■ **Your assignment**
Give back every record exactly, images excluded.

■ **Material provided**
*****
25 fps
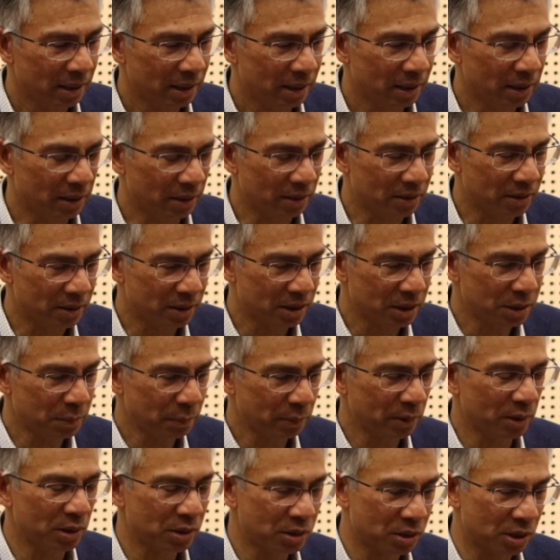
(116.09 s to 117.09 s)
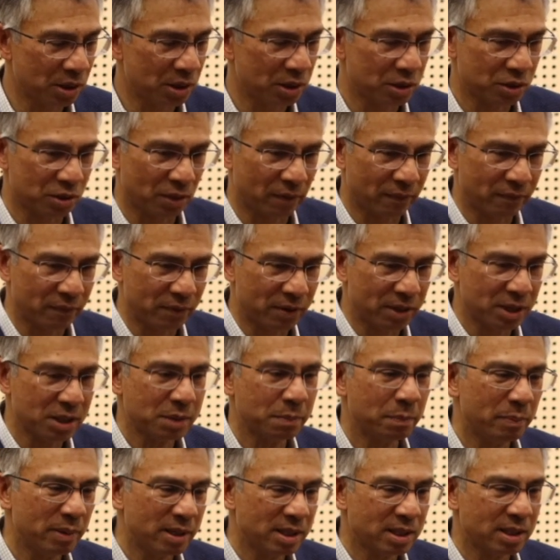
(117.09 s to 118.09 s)
you know, this person is of
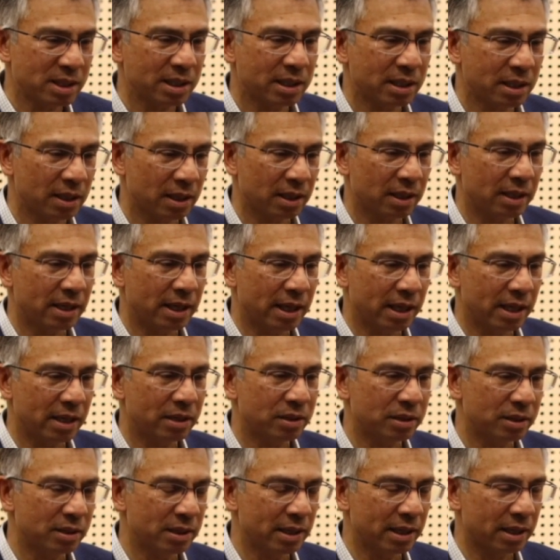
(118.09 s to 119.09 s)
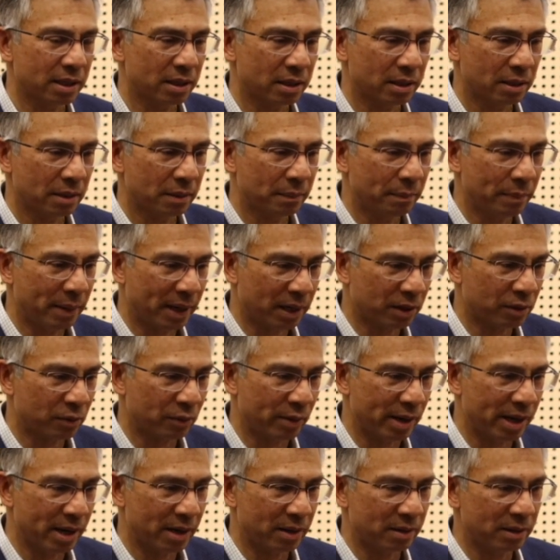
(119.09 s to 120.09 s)
this particular ethnic
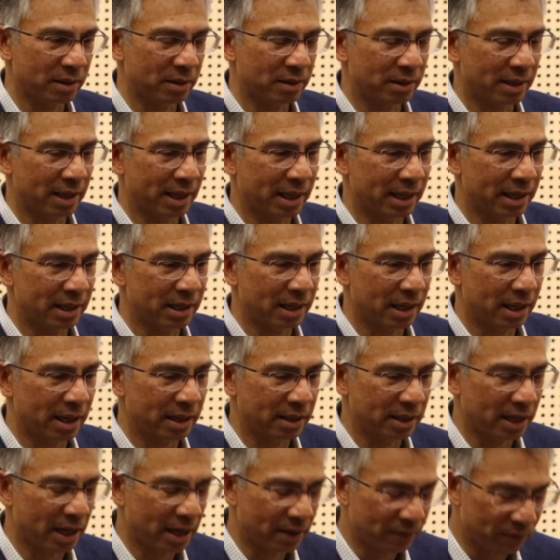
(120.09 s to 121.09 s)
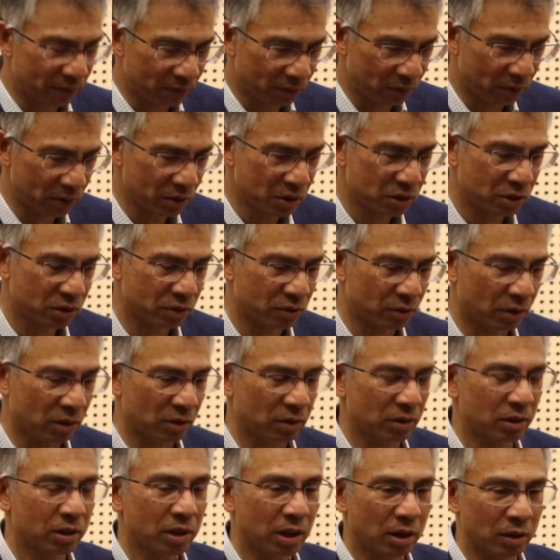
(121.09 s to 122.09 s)
background and they, and they have very
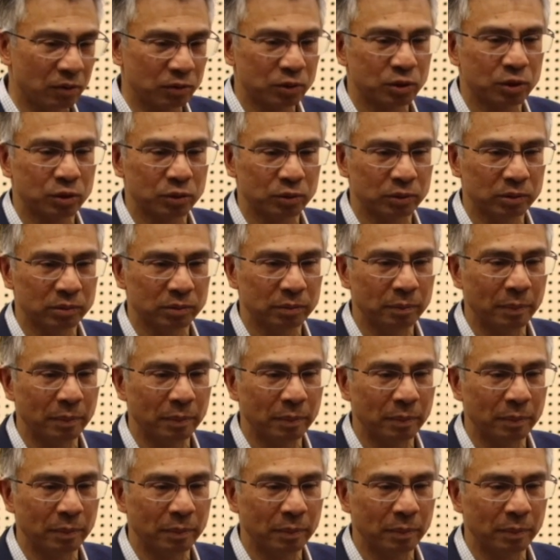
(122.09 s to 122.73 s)
strong cultural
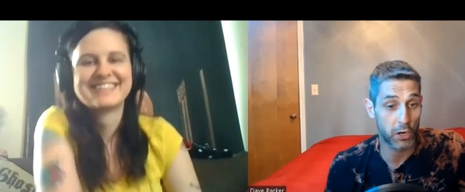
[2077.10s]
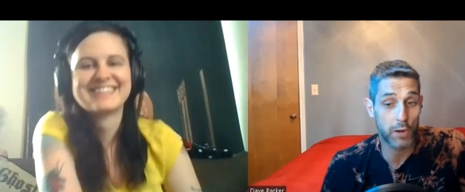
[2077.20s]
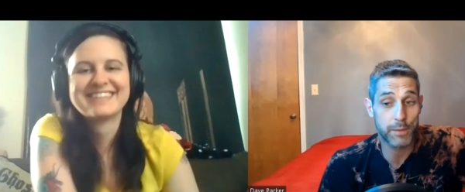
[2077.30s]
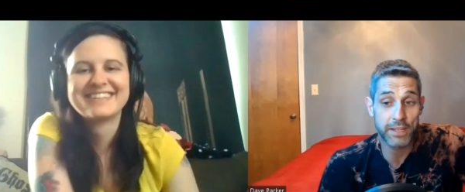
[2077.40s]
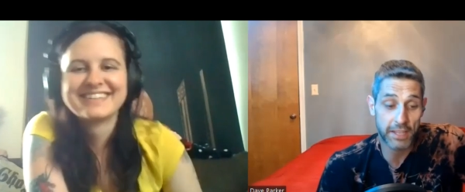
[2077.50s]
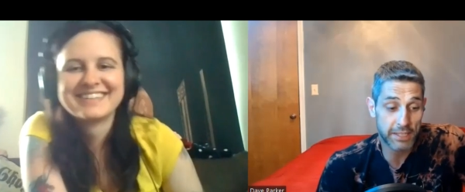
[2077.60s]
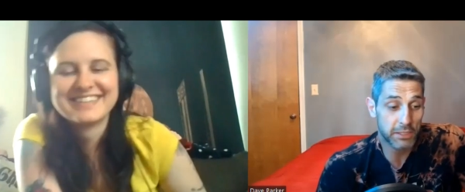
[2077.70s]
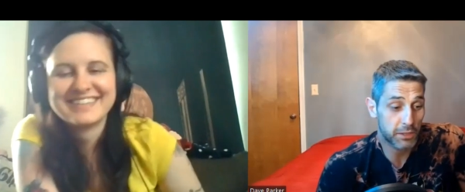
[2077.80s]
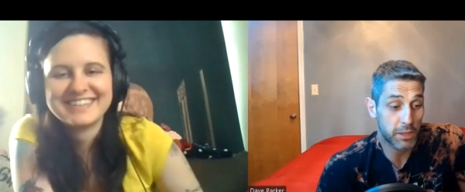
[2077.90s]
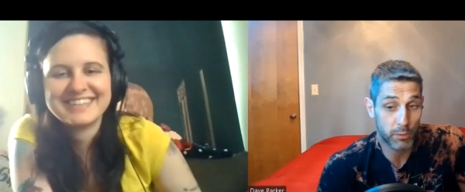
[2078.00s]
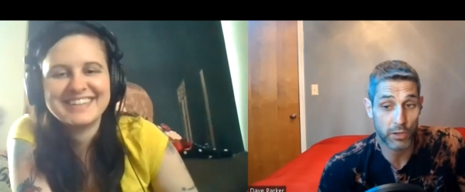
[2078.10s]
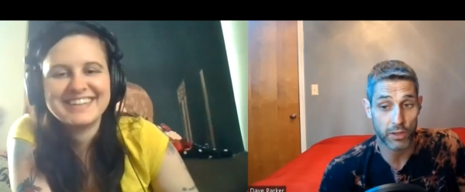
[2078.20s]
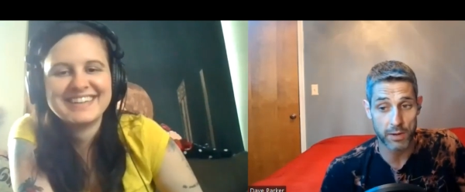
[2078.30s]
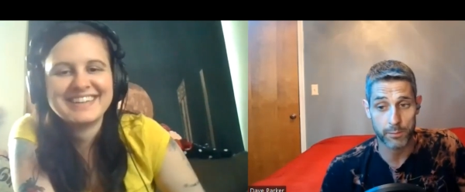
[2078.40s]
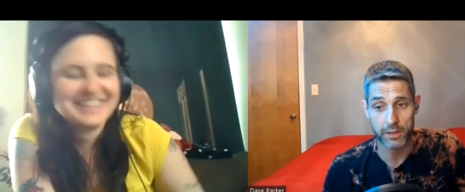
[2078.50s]
Speaker 1: You know what I mean? Like he, they put a
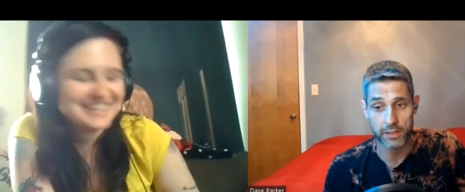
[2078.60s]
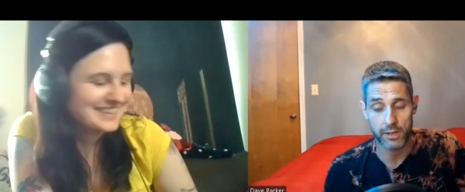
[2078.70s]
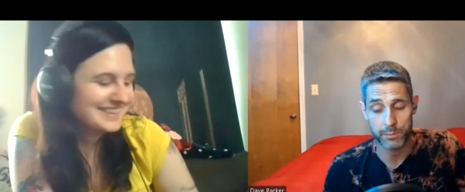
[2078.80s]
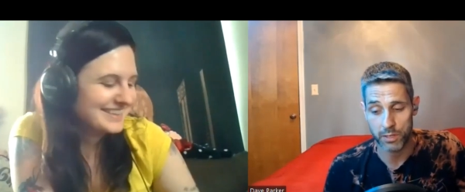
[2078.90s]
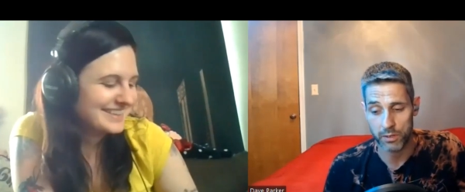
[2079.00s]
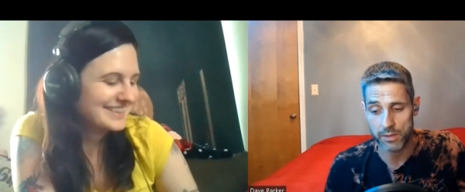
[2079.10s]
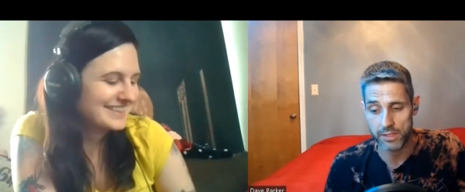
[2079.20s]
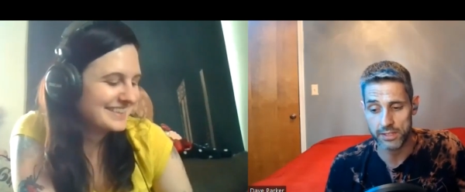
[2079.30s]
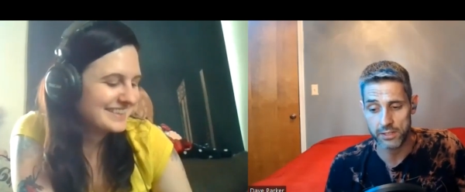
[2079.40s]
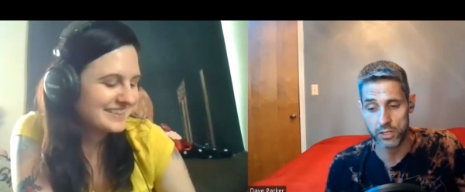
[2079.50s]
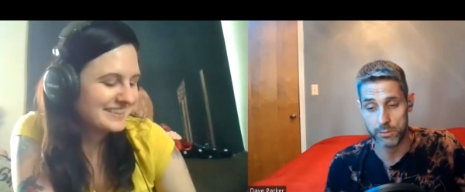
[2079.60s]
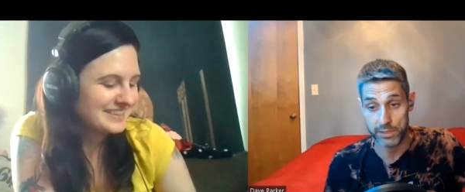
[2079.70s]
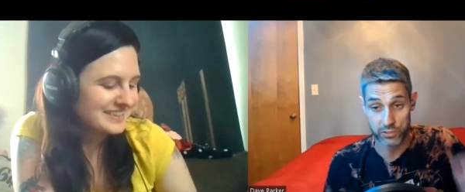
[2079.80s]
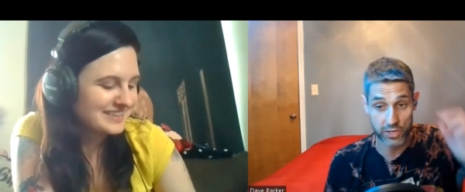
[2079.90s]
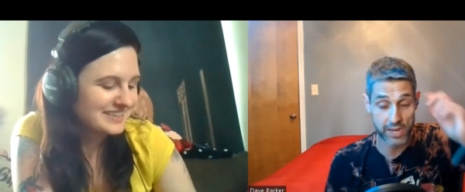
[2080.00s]
lot of money up. You know, I think they took a
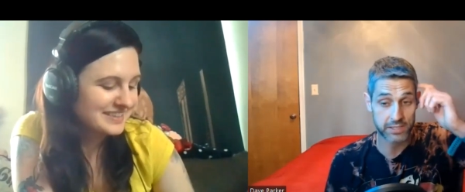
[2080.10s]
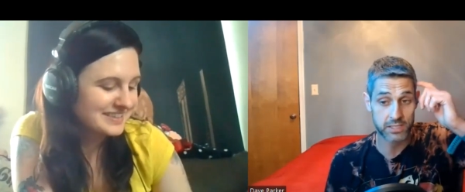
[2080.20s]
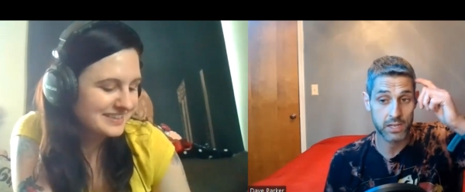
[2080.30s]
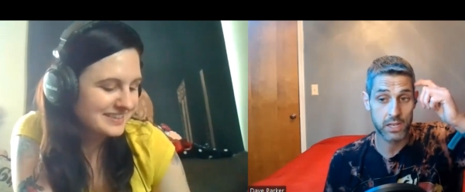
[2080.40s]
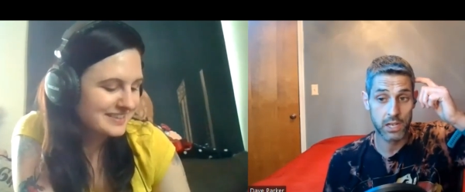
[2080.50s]
big chance.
*****
■ **Task solution**
25 fps
(116.09 s to 117.09 s)
(117.09 s to 118.09 s)
you know, this person is of
(118.09 s to 119.09 s)
(119.09 s to 120.09 s)
this particular ethnic
(120.09 s to 121.09 s)
(121.09 s to 122.09 s)
background and they, and they have very
(122.09 s to 122.73 s)
strong cultural
[2077.10s]
[2077.20s]
[2077.30s]
[2077.40s]
[2077.50s]
[2077.60s]
[2077.70s]
[2077.80s]
[2077.90s]
[2078.00s]
[2078.10s]
[2078.20s]
[2078.30s]
[2078.40s]
[2078.50s]
Speaker 1: You know what I mean? Like he, they put a
[2078.60s]
[2078.70s]
[2078.80s]
[2078.90s]
[2079.00s]
[2079.10s]
[2079.20s]
[2079.30s]
[2079.40s]
[2079.50s]
[2079.60s]
[2079.70s]
[2079.80s]
[2079.90s]
[2080.00s]
lot of money up. You know, I think they took a
[2080.10s]
[2080.20s]
[2080.30s]
[2080.40s]
[2080.50s]
big chance.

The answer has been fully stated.